出来もしないとつらつらと言うだけ言っている征也の案に天司が乗ってきた。

 そしてこっそり言ったはずなのに地獄耳の神々にも聞こえていたらしく、

「うむ、どうせ案など何もないのだからやってみてはどうじゃ?」

「気脈の中でつかえておるのじゃ、流して回収してしまったほうが良かろうて」

と言って他の神々まで乗ってきた。

「いやいやいや……」

「しかし、どこで獣を倒すのじゃ? わらわの管理する田畑が被害を受けるなど御免被る」

びっくりして慌てた征也に、反対してくれたはウカノミタマ様だった。

「ですよね、こんな思い付き却下ですよね」

「良い案じゃ。ただ、田畑のない所でせよ、というだけで」

反対ではなかった模様……。

「素人案に同意しないで下さい! この世界にダンジョンなんてないんですから!」

半泣きでさらなる妙な提案を自分が口走っていることに気が付かないくらいには、征也は混乱していた。

「ダンジョン?」

「だんじょんってなんじゃ?」

ゲーム等しないであろう神々が首をかしげた。

「ゲームの地下迷宮の事ですよ。魔物とか隠し財宝があって、魔物を倒すと隠し財宝が手に入るとかそんな奴ですよ……」

ほとんど泣きながらも無意識に律儀に応えると言う征也にしては高等技術を使ったものの、

「「それじゃ!」」

「よし、お前。だんじょん、とやらを作れ! 地下に悪しき感情から獣が生まれるようにして、倒せば霊珠が得られる仕組みにするのじゃ!」

と、押しつけられてしまった。

「良かったの、これで案件はひとまず棚上げじゃて」

「そうじゃの、これ新米、頑張るのじゃぞ。報告はわしらから上げておくゆえ」

「面白い新米が入ったものじゃ。
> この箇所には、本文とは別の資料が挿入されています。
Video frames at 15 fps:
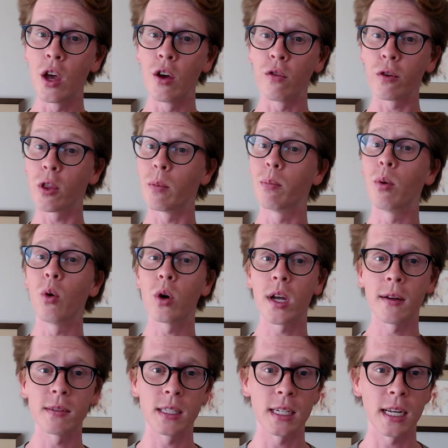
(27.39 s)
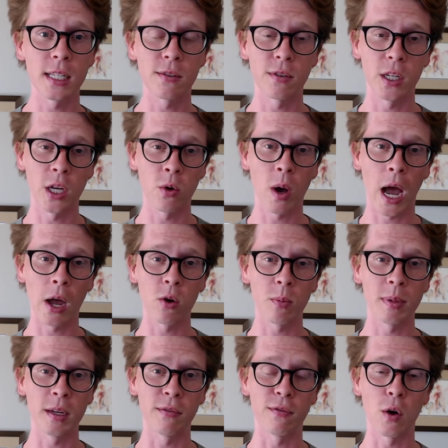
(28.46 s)
For the bulk of today's video, I will
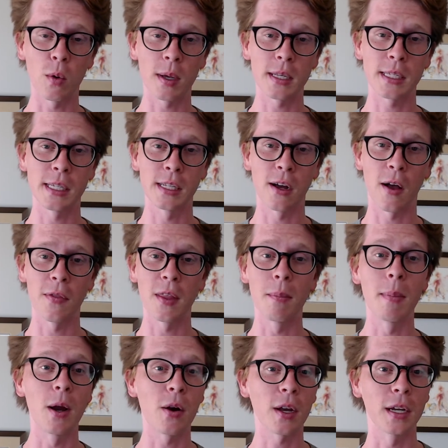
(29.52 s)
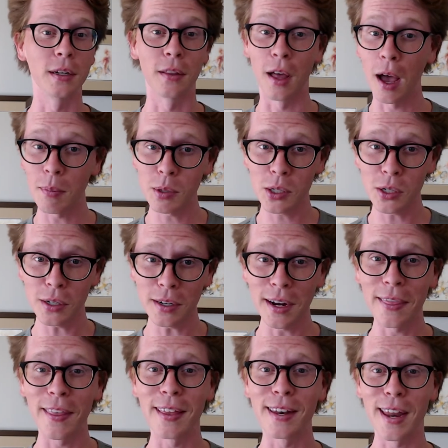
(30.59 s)
be focusing on the American lobster,
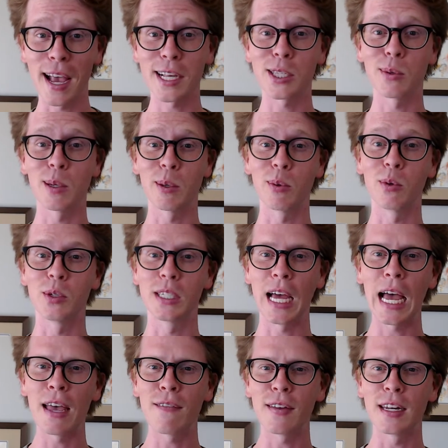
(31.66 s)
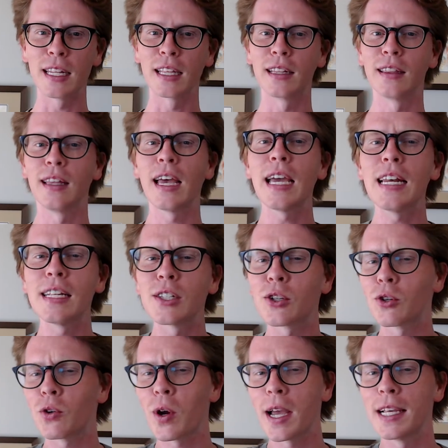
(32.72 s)
and then next week we will dive into the latest
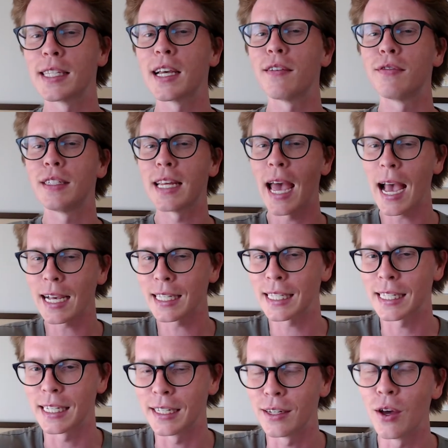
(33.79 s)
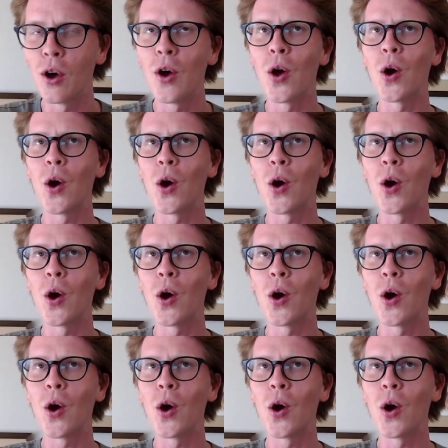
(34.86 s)
craze of taxing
捜査霊課もついておるなら安心じゃの。

 わしらも時々は見に行ってやるゆえ、初めは何事も我武者羅にやってみるが良い」

神々はそう言って去って行った。

「え? …………、…………………え?」

呆然として言葉の出て来ない征也だった。

そんな征也の肩を、どうしようもないと言った風情で天司が叩く。

「やれるだけ、やってみましょう」

人間諦めが肝心です、と聞こえないはずの声が聞こえたような気がした。

沈黙は金、そうだ。沈黙は金、なのである。





言わなくてもいいことを言ってしまったがために、苦労を背負うことになってしまった征也君。

もう少し考えてからモノを言おうね。